- Input
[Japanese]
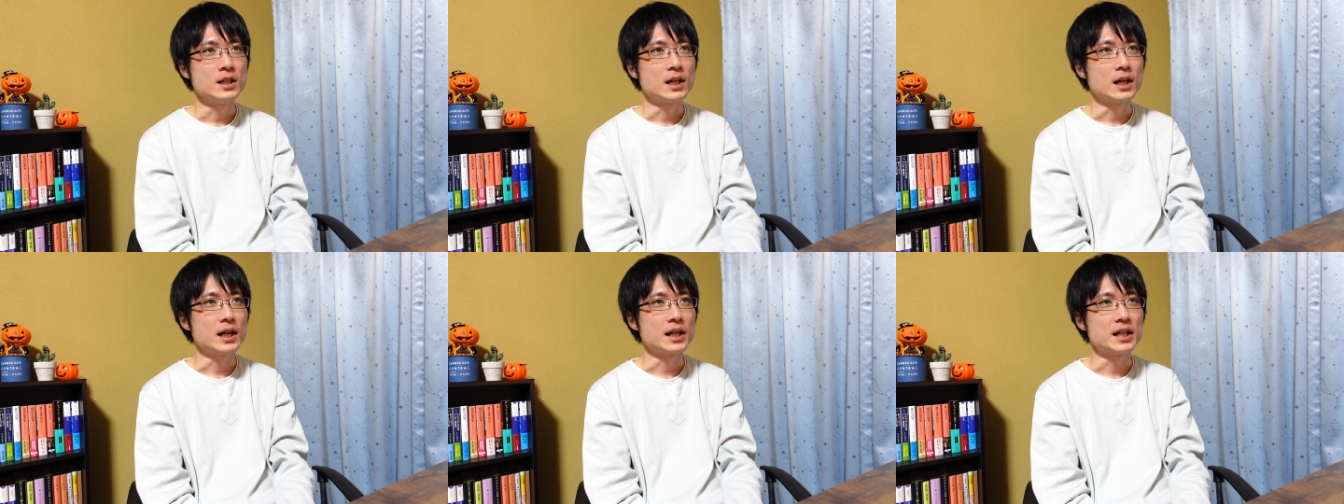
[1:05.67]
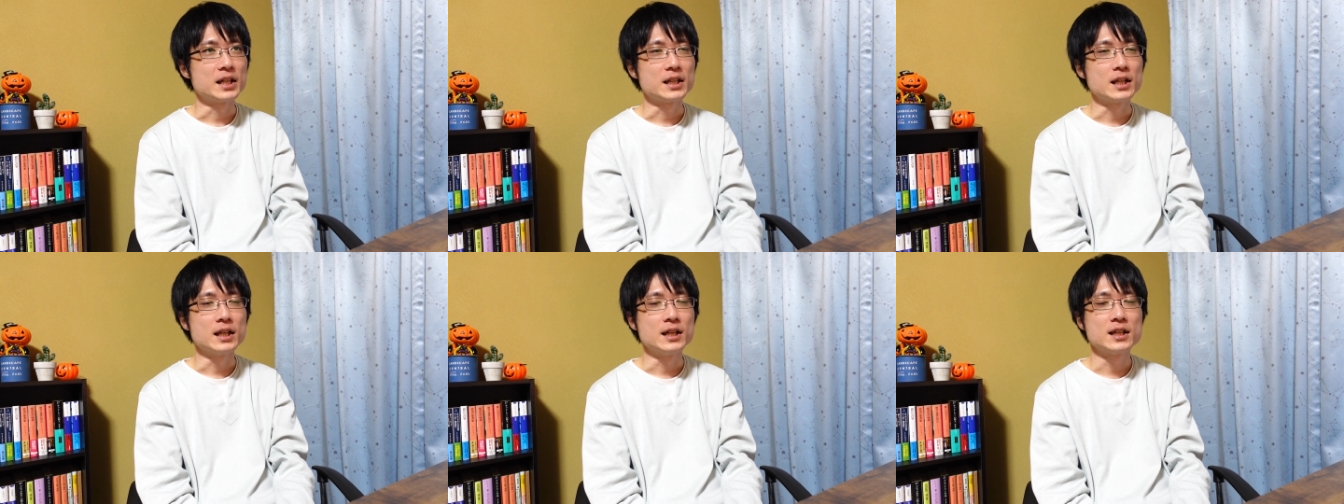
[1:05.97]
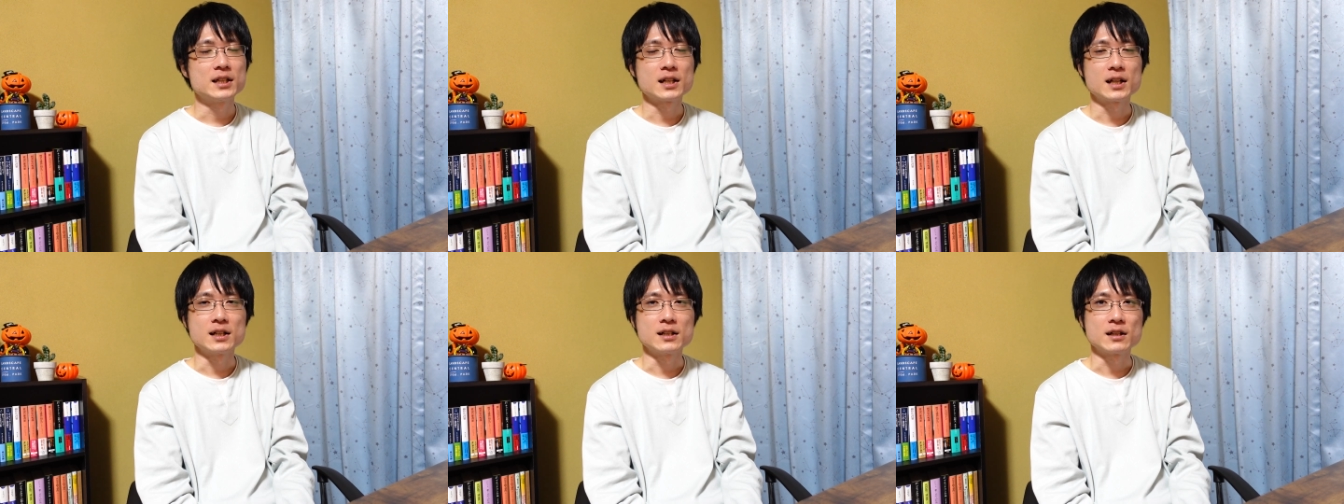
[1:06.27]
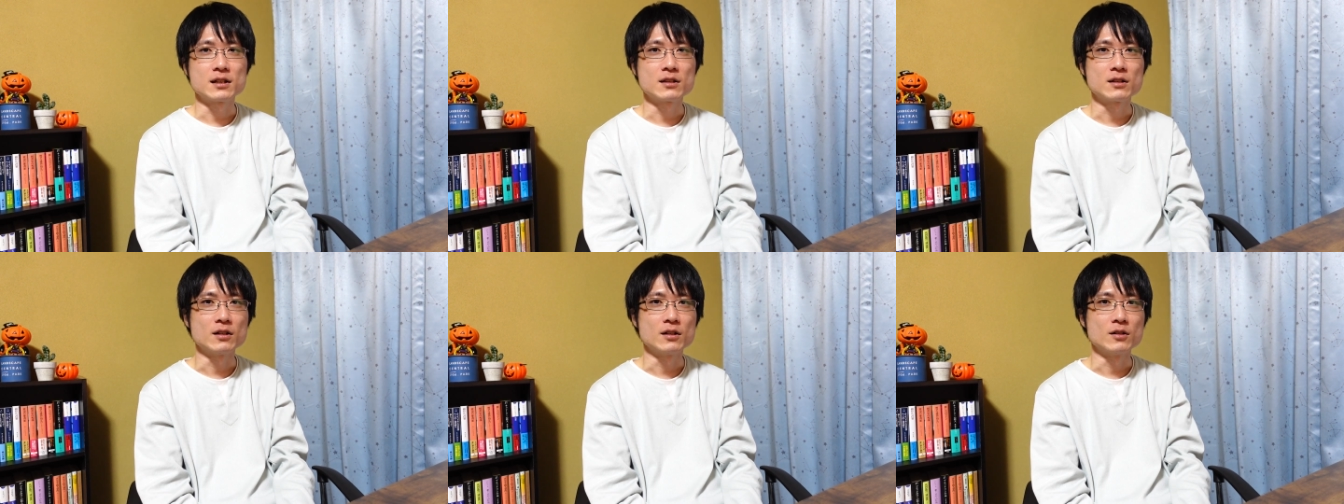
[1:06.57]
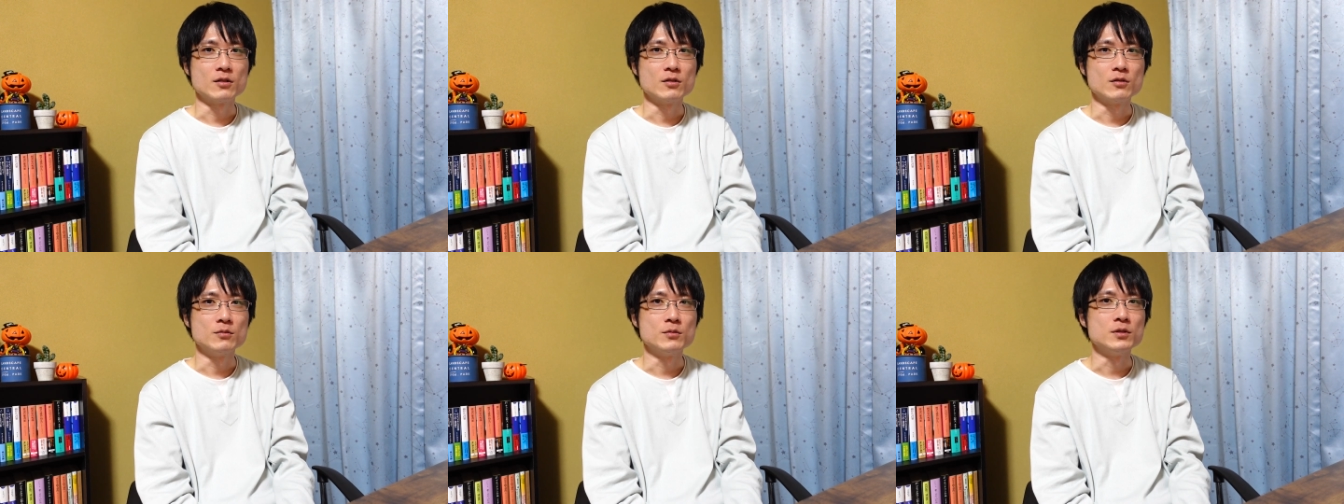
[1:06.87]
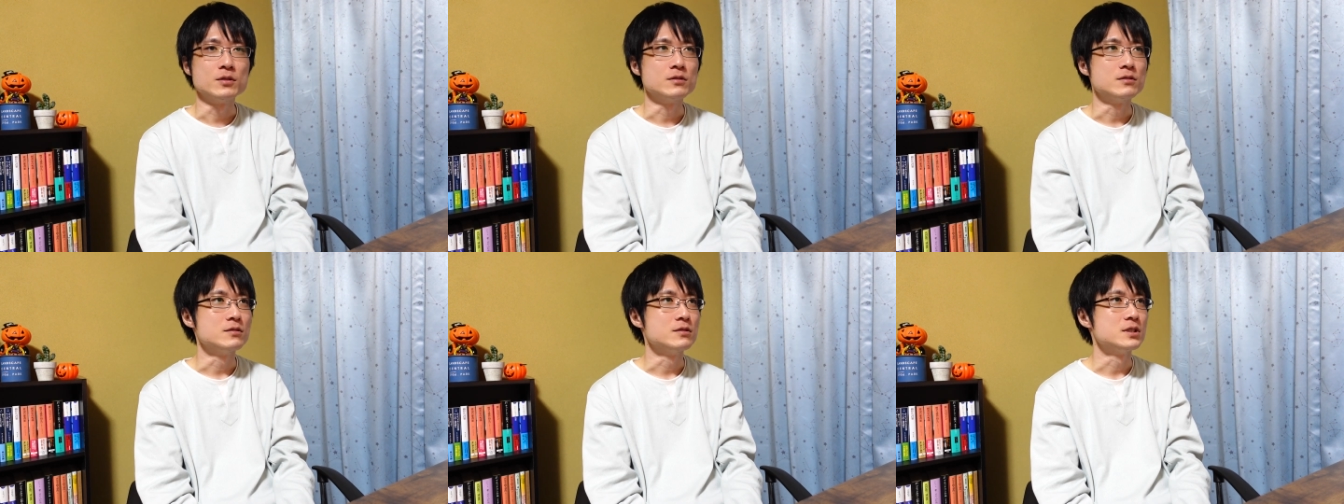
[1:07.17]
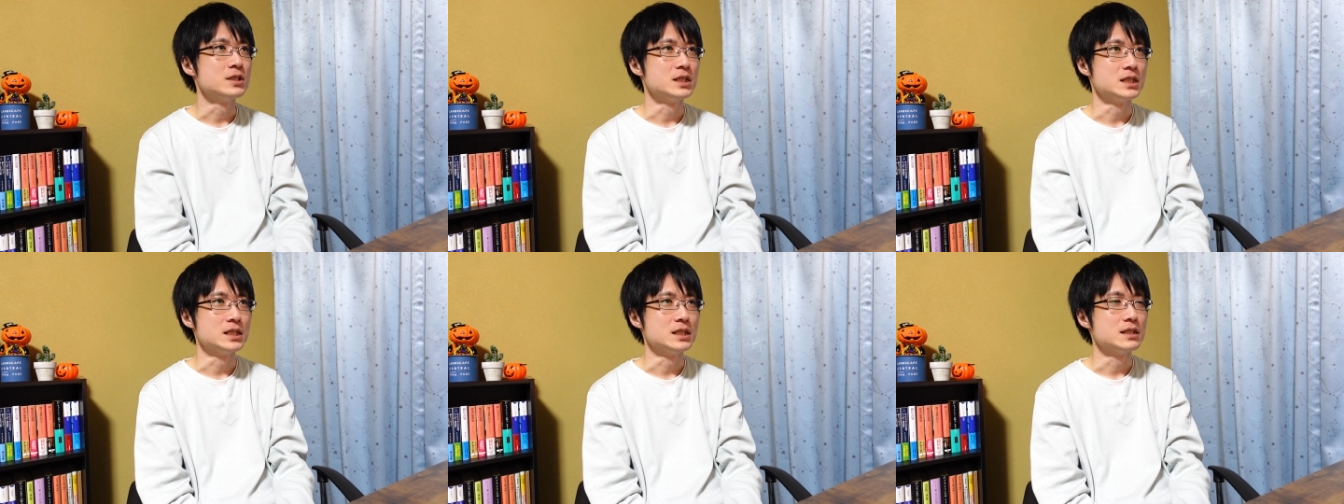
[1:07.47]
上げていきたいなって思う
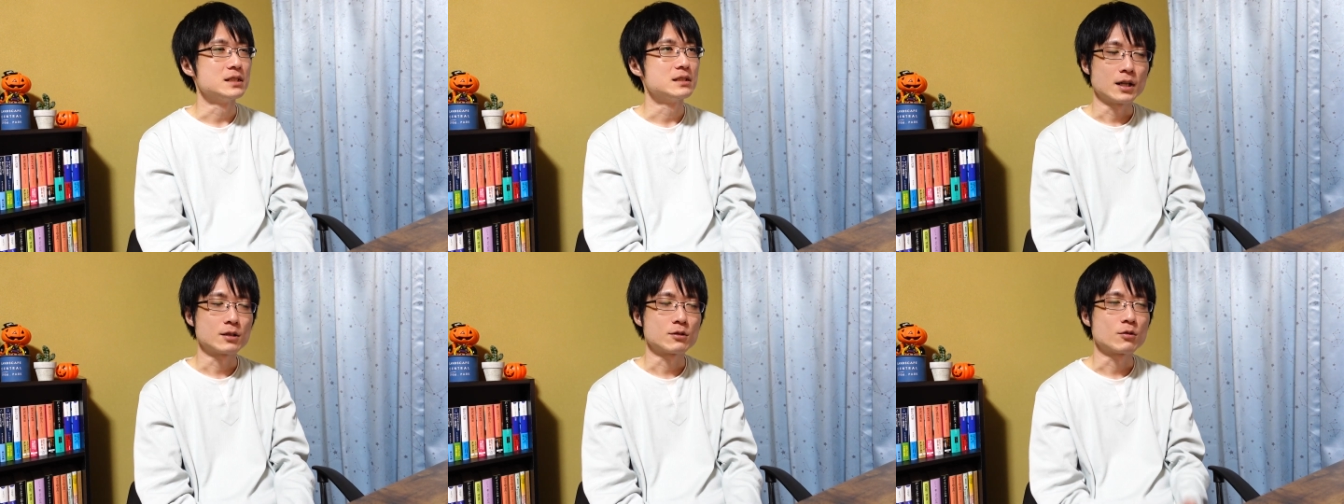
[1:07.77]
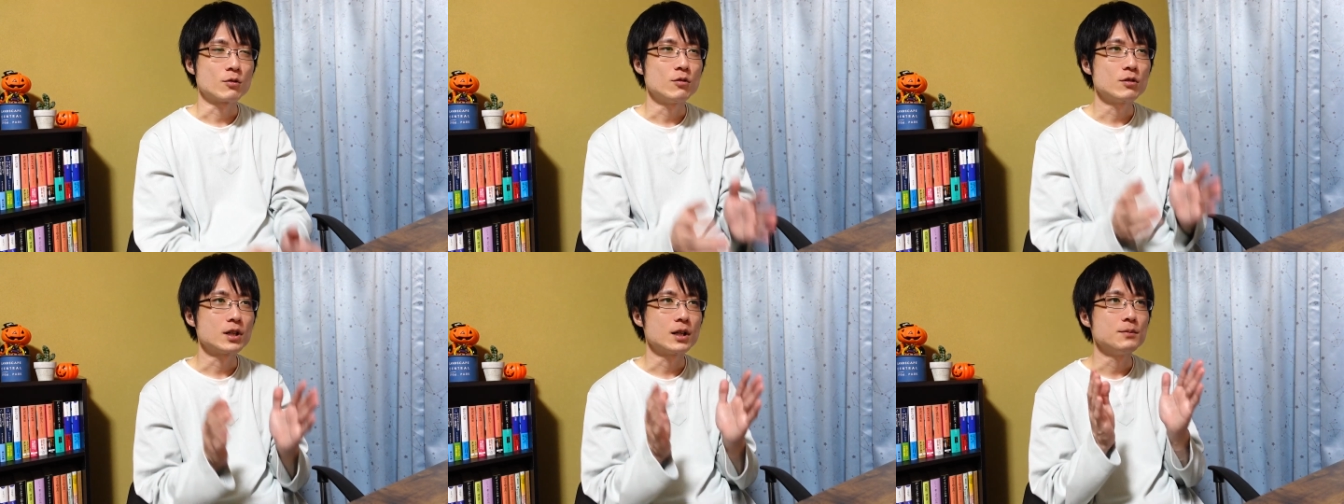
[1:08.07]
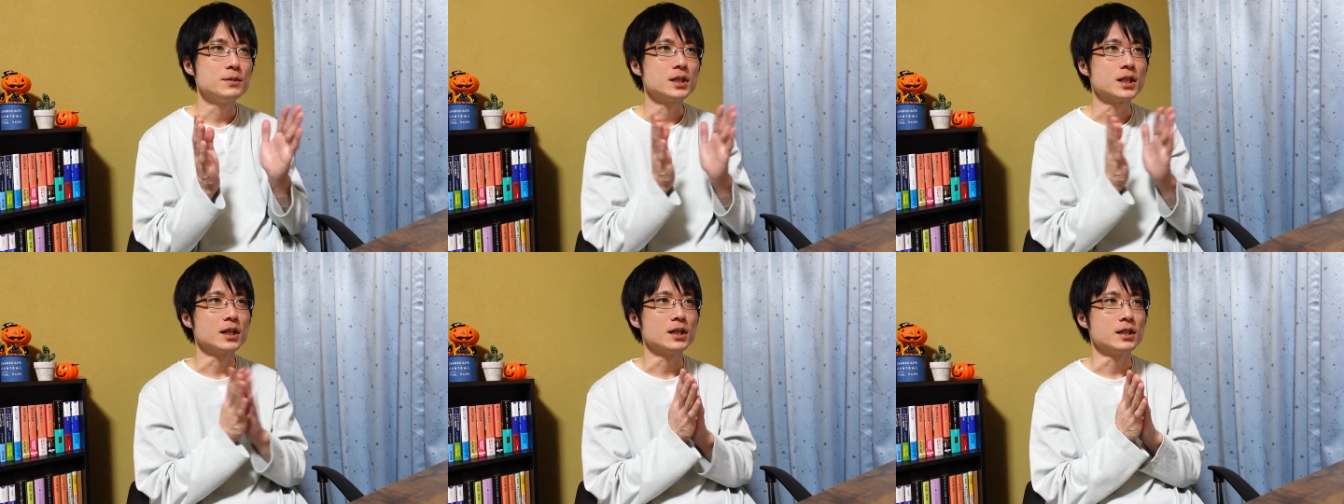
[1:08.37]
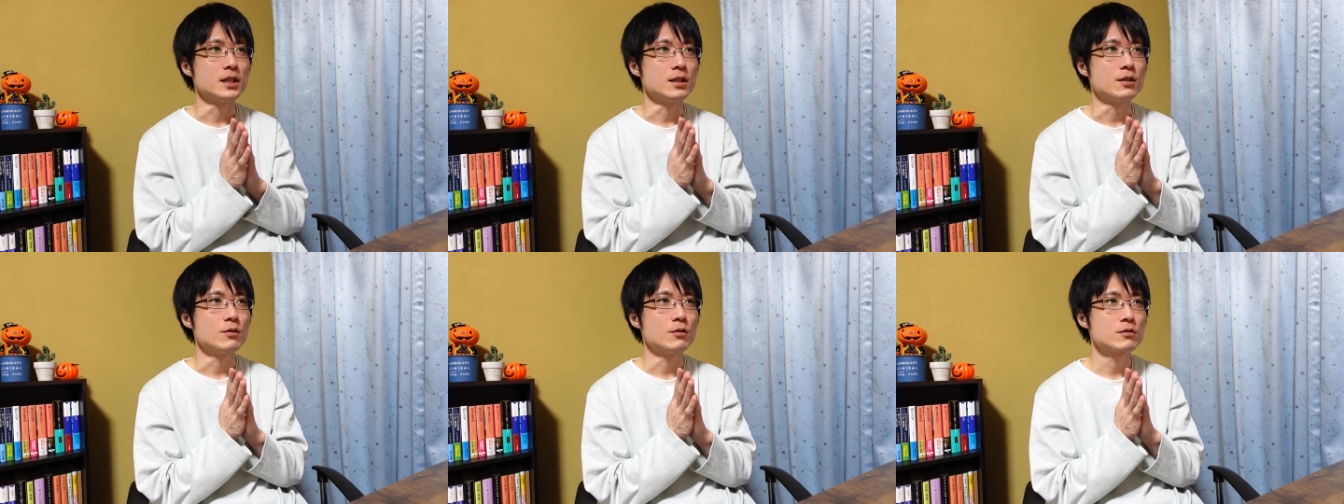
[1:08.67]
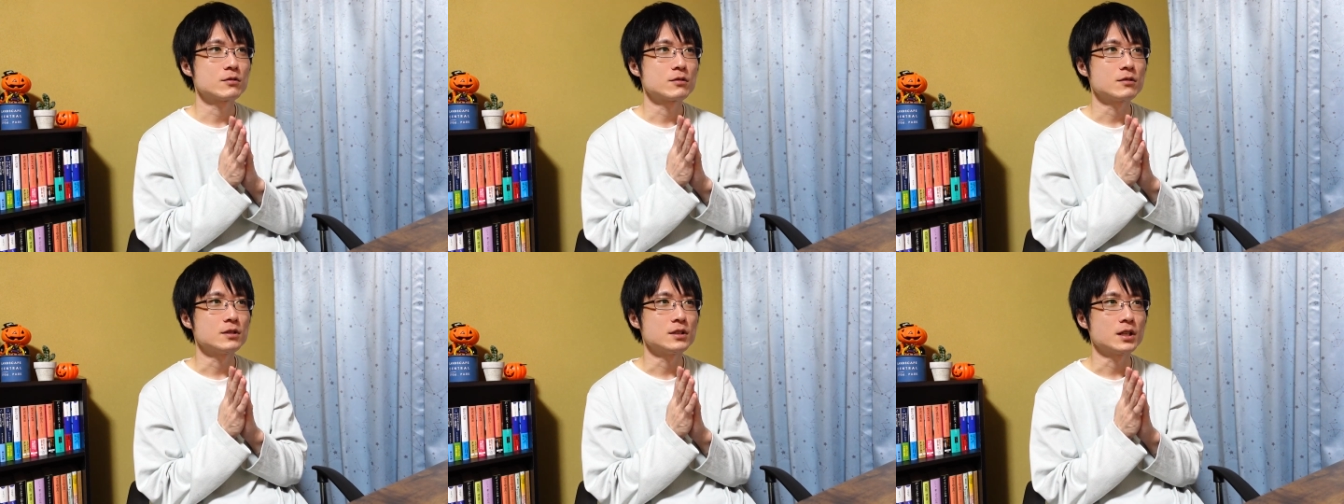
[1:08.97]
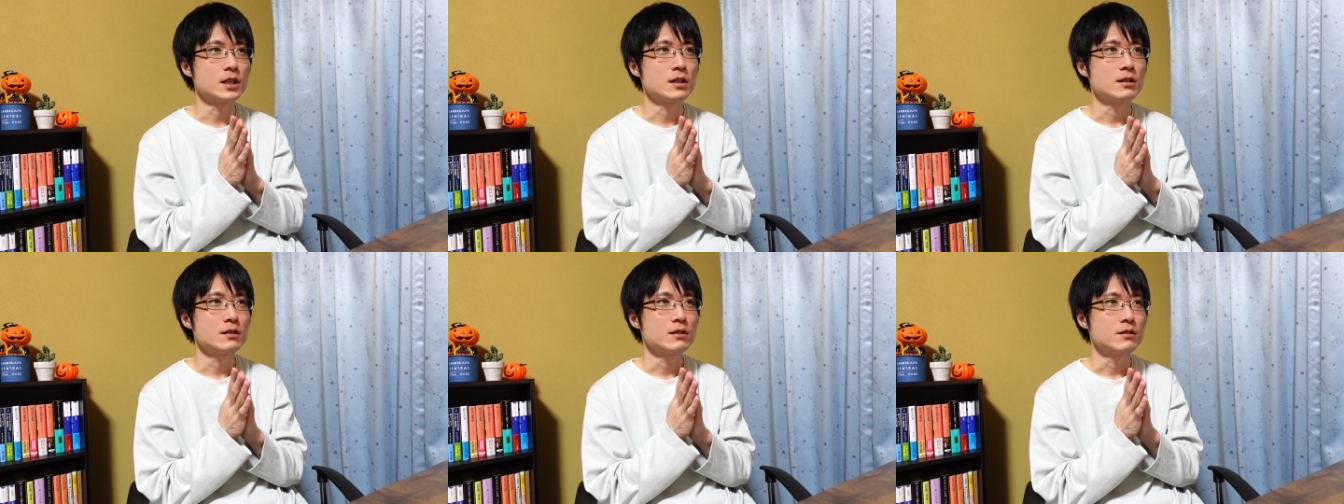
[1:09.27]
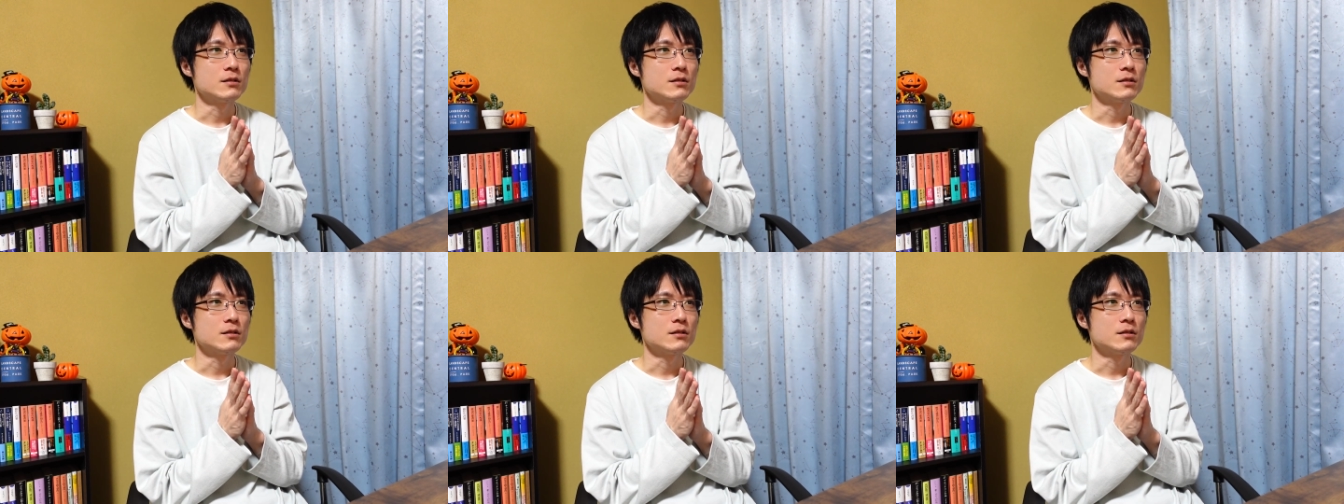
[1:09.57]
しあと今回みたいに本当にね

- Instructions to follow
For the material above, repeat each line exactly and leave out the pictures.

- Output for this exercise
[Japanese]
[1:05.67]
[1:05.97]
[1:06.27]
[1:06.57]
[1:06.87]
[1:07.17]
[1:07.47]
上げていきたいなって思う
[1:07.77]
[1:08.07]
[1:08.37]
[1:08.67]
[1:08.97]
[1:09.27]
[1:09.57]
しあと今回みたいに本当にね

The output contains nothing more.